┌──

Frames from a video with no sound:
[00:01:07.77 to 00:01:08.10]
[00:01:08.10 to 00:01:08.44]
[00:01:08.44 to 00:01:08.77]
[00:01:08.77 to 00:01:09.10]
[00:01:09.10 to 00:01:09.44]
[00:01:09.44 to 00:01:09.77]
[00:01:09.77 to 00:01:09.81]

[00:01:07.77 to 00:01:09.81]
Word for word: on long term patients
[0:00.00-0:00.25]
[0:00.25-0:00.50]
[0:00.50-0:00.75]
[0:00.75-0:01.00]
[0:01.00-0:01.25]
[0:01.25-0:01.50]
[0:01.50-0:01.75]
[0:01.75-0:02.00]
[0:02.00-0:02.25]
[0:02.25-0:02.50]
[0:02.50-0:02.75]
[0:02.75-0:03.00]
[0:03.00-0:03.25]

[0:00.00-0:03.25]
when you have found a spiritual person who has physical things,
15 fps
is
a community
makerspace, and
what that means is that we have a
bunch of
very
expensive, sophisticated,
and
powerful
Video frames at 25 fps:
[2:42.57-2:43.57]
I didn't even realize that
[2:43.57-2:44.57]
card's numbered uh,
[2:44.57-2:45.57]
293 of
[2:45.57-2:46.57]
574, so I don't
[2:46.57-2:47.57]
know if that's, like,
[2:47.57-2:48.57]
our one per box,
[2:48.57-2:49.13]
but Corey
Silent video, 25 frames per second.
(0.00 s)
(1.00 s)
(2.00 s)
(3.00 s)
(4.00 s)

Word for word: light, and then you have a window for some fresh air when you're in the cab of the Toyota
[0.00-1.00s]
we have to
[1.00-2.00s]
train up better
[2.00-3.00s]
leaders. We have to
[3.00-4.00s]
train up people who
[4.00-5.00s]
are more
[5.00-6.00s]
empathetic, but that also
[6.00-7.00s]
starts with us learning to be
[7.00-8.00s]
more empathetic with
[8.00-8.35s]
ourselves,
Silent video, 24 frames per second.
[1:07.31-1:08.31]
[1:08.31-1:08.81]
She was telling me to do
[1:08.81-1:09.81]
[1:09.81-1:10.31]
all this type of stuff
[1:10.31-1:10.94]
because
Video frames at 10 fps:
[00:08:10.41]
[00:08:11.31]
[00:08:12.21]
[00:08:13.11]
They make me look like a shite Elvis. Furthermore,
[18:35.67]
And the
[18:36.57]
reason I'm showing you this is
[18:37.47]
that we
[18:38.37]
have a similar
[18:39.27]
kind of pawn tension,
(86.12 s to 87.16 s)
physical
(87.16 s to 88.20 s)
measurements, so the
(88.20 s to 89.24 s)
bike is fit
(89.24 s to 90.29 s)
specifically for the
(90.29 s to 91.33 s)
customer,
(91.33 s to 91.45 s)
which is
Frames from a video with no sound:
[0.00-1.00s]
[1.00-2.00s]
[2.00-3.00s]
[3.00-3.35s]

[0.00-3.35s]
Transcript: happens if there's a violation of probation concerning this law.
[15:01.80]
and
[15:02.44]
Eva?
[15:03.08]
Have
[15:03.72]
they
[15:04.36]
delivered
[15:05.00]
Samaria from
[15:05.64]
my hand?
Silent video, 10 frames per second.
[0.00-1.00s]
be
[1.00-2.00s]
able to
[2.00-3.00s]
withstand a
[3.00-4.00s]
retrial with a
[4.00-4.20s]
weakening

└──

▶ **What you need to do**
Take the listing above and repeat exactly the lines from the one containing "Video frames at 10" through the one containing "[0.00-3.35s]", both included.

▶ **Solution to the exercise**
Video frames at 10 fps:
[00:08:10.41]
[00:08:11.31]
[00:08:12.21]
[00:08:13.11]
They make me look like a shite Elvis. Furthermore,
[18:35.67]
And the
[18:36.57]
reason I'm showing you this is
[18:37.47]
that we
[18:38.37]
have a similar
[18:39.27]
kind of pawn tension,
(86.12 s to 87.16 s)
physical
(87.16 s to 88.20 s)
measurements, so the
(88.20 s to 89.24 s)
bike is fit
(89.24 s to 90.29 s)
specifically for the
(90.29 s to 91.33 s)
customer,
(91.33 s to 91.45 s)
which is
Frames from a video with no sound:
[0.00-1.00s]
[1.00-2.00s]
[2.00-3.00s]
[3.00-3.35s]

[0.00-3.35s]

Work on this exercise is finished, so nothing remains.